> EXERCISE DETAILS
The required copy runs from the first line of the material through the line containing "(41.92 s to 42.88 s)", exactly as written and without pictures.

> AVAILABLE DATA
----
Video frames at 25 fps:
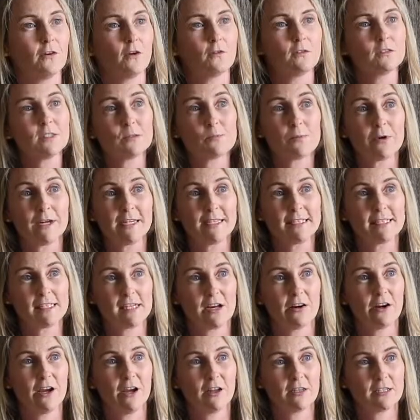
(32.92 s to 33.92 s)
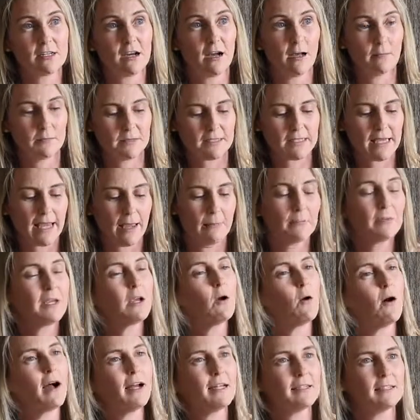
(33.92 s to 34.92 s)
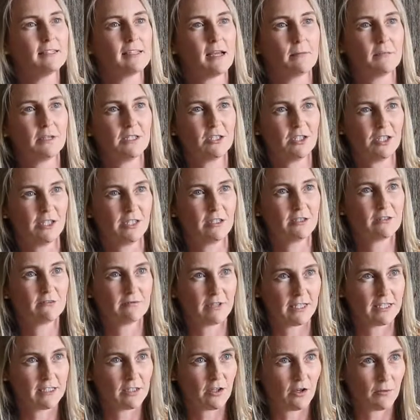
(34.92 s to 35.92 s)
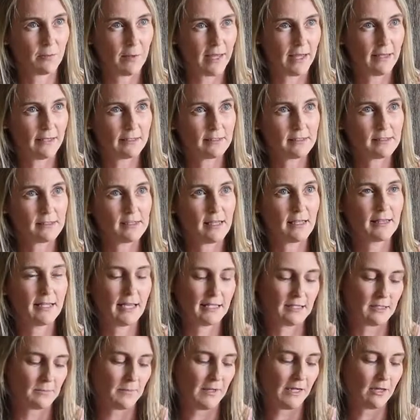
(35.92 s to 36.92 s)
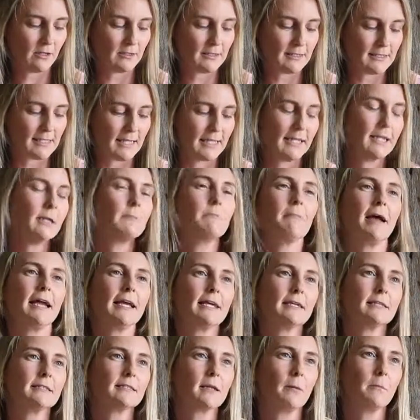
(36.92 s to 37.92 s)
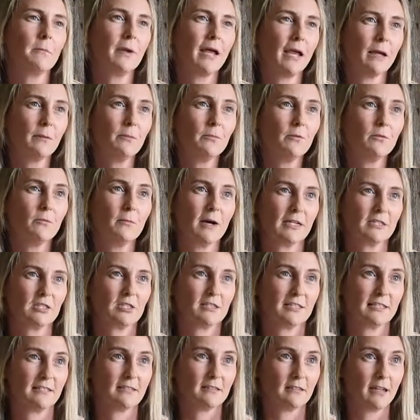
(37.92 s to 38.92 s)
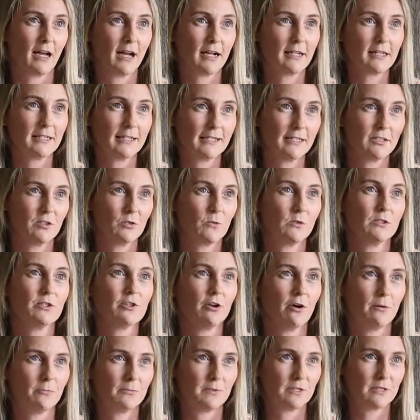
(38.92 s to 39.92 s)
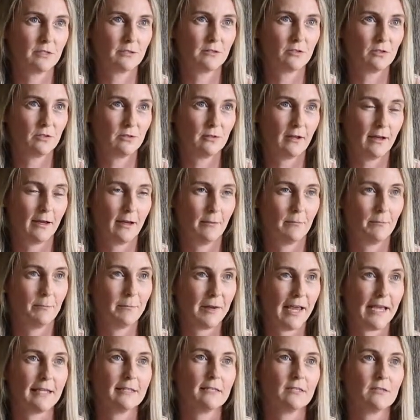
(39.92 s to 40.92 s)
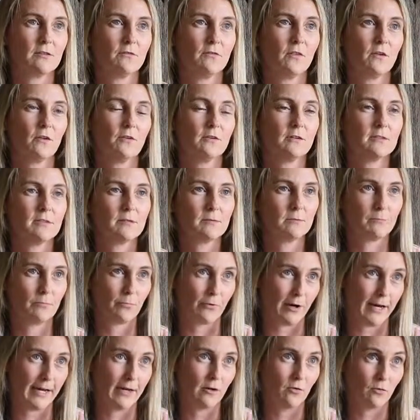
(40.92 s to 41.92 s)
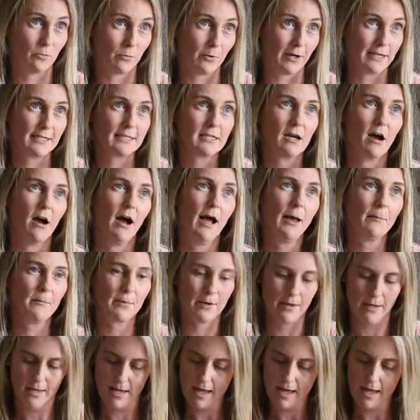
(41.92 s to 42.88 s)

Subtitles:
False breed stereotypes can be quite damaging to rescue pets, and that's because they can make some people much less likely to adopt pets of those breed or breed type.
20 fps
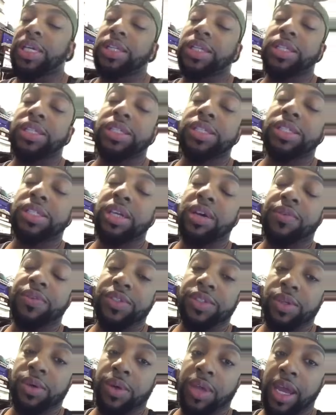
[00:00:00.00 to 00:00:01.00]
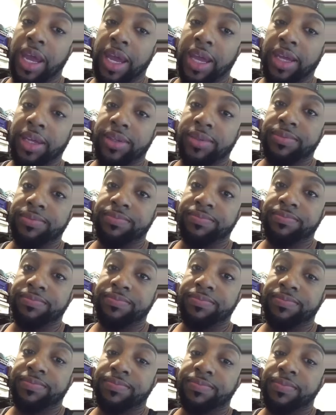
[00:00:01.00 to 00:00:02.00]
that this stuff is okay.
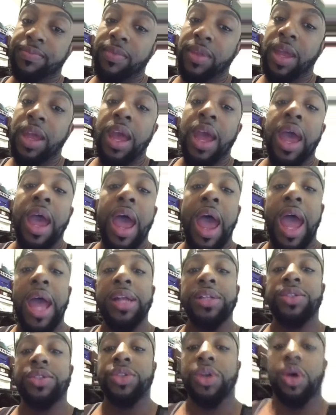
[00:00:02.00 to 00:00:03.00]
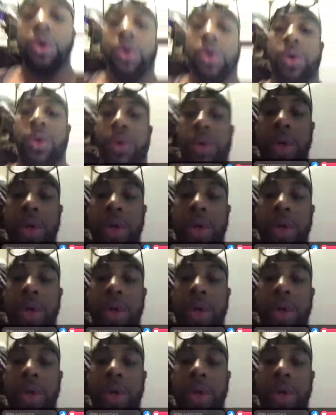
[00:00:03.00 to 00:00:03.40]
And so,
----
> OUTPUT OF THE EXERCISE
Video frames at 25 fps:
(32.92 s to 33.92 s)
(33.92 s to 34.92 s)
(34.92 s to 35.92 s)
(35.92 s to 36.92 s)
(36.92 s to 37.92 s)
(37.92 s to 38.92 s)
(38.92 s to 39.92 s)
(39.92 s to 40.92 s)
(40.92 s to 41.92 s)
(41.92 s to 42.88 s)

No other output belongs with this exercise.